Впрочем, президент не ограничился хозяйственными вопросами, преподносимыми в полушутливой форме. Он подчеркнул, что Америка зависит от труда рабочих, что она должна достойно вознаграждать этот труд, что без этого невозможно ее будущее, но лидеры страны (имелись в виду, естественно, бывшие лидеры) забыли, что «мы строим эту великую нацию на базе этики достойного вознаграждения труда, а не на основе его наказания».

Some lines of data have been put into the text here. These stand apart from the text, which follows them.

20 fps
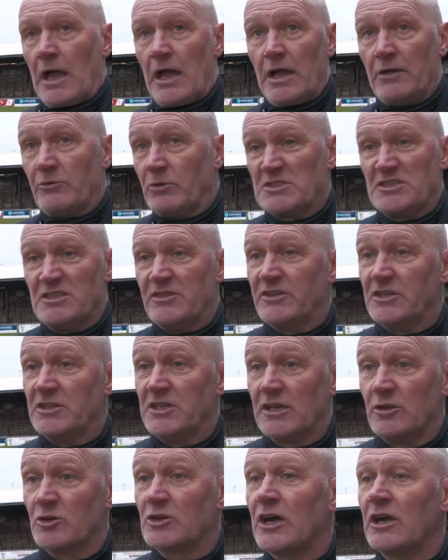It wasn't even a
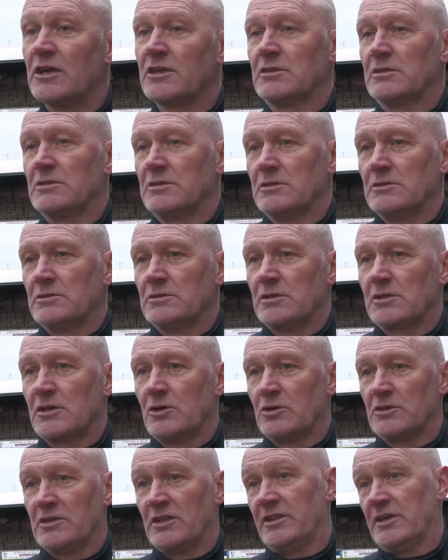yellow card,
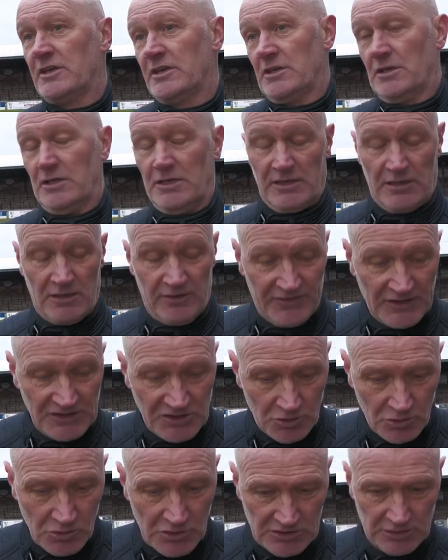according to the
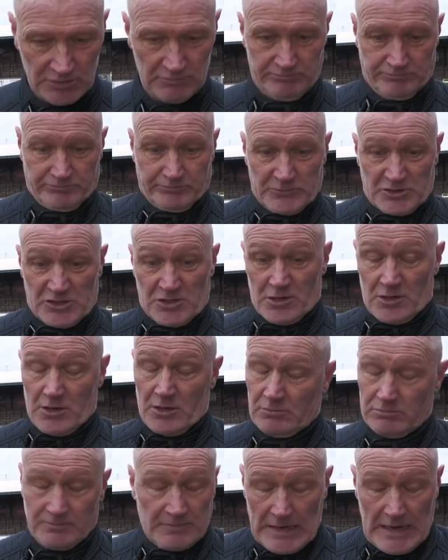officials.
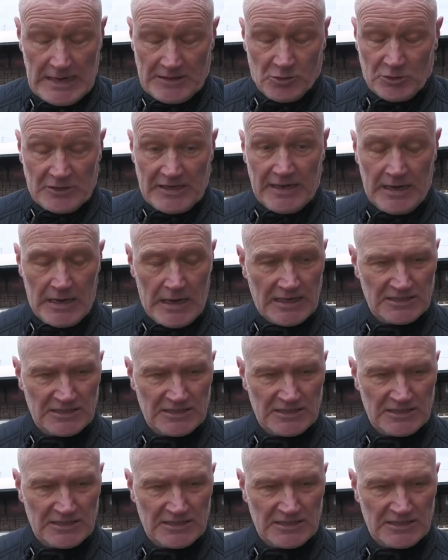So I don't get it.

На все новых примерах Рональд многократно повторял отдельные базовые положения своей стратегии: «В этом городе слишком много людей, которые считают, что деньги принадлежат правительству. Это не так. Это ваши деньги. Это деньги ваших сыновей и дочерей, на которые они собираются купить новые дома. Это деньги ваших родителей, чтобы они могли достойно жить на пенсии. И если мы, в нашей администрации, ничего другого не сделаем, мы должны хотя бы убедить этот город, что власть, деньги и ответственность в нашей стране принадлежат народу, а не зданиям из шлакоблочного бетона в Вашингтоне».
Рейган связал вопросы внутренней политики с международными делами, прежде всего с американо-советскими отношениями и положением в странах восточного блока. Он говорил об огромном советском военно-стратегическом потенциале, о мужественных выступлениях польских рабочих за свои права и интересы, которые, по существу дела, являлись выступлениями против тоталитарной системы во всем блоке. Этим президент обосновывал необходимость увеличения американских военных расходов — единственной области государственной деятельности, которая требовала не сокращения, а наращивания бюджетных поступлений[335].

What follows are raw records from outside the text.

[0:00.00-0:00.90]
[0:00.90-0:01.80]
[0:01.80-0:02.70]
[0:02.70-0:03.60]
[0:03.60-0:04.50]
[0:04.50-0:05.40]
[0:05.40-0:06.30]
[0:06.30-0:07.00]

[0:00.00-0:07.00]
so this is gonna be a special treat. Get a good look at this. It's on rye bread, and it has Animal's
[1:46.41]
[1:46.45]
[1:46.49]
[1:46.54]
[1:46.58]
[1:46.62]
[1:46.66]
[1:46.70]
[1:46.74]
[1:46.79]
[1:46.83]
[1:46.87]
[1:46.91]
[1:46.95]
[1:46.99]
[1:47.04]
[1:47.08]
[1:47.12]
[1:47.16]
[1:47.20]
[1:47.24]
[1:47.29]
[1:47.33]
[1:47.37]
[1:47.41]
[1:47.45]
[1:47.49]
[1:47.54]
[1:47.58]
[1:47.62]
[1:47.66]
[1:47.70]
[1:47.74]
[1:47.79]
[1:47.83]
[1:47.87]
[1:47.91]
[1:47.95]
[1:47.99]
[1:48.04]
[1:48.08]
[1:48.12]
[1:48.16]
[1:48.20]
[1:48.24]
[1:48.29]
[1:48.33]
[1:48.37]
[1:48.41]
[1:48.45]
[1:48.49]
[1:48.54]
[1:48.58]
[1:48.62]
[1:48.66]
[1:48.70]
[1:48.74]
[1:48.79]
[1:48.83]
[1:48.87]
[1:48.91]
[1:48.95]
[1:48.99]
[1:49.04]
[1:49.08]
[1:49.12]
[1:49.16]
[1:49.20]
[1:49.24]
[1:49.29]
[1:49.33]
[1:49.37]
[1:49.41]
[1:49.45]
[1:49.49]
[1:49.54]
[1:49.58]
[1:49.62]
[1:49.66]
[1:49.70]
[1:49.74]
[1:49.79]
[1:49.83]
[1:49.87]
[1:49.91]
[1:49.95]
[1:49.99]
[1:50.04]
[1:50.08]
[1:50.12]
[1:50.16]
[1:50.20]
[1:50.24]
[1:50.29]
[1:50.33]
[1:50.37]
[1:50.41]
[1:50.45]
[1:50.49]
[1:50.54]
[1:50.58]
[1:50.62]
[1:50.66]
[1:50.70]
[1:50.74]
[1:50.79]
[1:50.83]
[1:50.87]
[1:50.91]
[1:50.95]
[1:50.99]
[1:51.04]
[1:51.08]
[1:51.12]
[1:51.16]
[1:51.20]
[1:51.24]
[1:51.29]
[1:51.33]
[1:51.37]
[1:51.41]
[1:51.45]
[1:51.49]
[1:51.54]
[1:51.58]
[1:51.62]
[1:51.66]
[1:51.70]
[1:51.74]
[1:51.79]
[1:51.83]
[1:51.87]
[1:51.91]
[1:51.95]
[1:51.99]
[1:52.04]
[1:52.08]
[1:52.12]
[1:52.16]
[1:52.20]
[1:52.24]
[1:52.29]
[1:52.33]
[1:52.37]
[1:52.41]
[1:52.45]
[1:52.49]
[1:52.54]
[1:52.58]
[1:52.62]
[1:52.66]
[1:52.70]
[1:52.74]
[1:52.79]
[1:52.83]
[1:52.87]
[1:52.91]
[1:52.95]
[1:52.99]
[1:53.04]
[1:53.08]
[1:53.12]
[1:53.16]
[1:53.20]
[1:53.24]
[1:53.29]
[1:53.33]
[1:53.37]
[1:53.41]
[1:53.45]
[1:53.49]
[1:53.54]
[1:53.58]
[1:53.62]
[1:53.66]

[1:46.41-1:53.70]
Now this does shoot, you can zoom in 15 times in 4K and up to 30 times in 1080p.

Встреча завершилась весьма дружественно. Присутствовавшие подходили к Рейгану, обменивались с ним шутливыми репликами, обнимались с ним. Вся эта церемония фиксировалась множеством журналистов и телеоператоров.
В превосходном настроении примерно в 2 часа 30 минут дня Рейган вышел из здания отеля и направился к своей машине. На улице в это время было много прохожих, которые останавливались, увидев своего президента. Щелкали кино- и фотоаппараты. Ни в этот раз, ни ранее никто и не думал о том, что, когда столь высокое должностное лицо выходит из здания, пространство вокруг должно быть свободно. В Америке 1980-х годов осуществить это без решительных протестов было просто невозможно.
В этот момент раздались выстрелы. Стрелял 26-летний Джон Хинкли, студент Йельского университета, считавший себя начинающим писателем, но пока ничего не опубликовавший. Одержимый страстной любовью к юной, но уже известной актрисе Джоди Фостер и, естественно, отвергнутый ею[336] молодой человек надумал привлечь внимание актрисы поступком, подобным тому, что привел к пресловутой славе Герострата. Он решил убить президента США. Начал он с попыток совершить покушение на Картера. Однако удобного случая не представилось, и Картер благополучно покинул свой пост. Все свое внимание Хинкли перенес на Рейгана[337].
Узнав из газет расписание президента (такие сообщения печатались во многих газетах, становясь как бы путеводителем для злоумышленников), Хинкли накануне приехал в Вашингтон, написал письмо Джоди Фостер о том, что, возможно, он сегодня убьет Рейгана, вероятно, будет после этого застрелен на месте, но надеется произвести на нее впечатление «грандиозным размахом своего поступка».
Хинкли поджидал Рейгана у отеля. Увидев его, он выпустил в него из своего револьвера всю обойму — шесть пуль.
Стрелять несчастный полупомешанный не умел, руки его дрожали. Первая пуля попала в голову недавно назначенному пресс-секретарю Белого дома Джеймсу Брейди[338], который ранее активно участвовал в избирательной кампании, отвечая за связи с прессой, вторая — в спину полицейскому, наблюдавшему за правопорядком, третья никого не задела, четвертая ранила в грудь агента Секретной службы Т. Маккарти, пятая застряла в двери президентского лимузина. Наконец, последняя пуля, срикошетив от бронированной стенки лимузина, пробила Рейгану грудь и застряла в легком.
На месте покушения возникла паника, но агенты Секретной службы быстро пришли в себя и приняли необходимые меры, чтобы предотвратить возможные новые нападения. По оценке очевидцев, наибольшую выдержку и профессионализм проявил агент Секретной службы Джерри Парр, который прикрыл собой президента.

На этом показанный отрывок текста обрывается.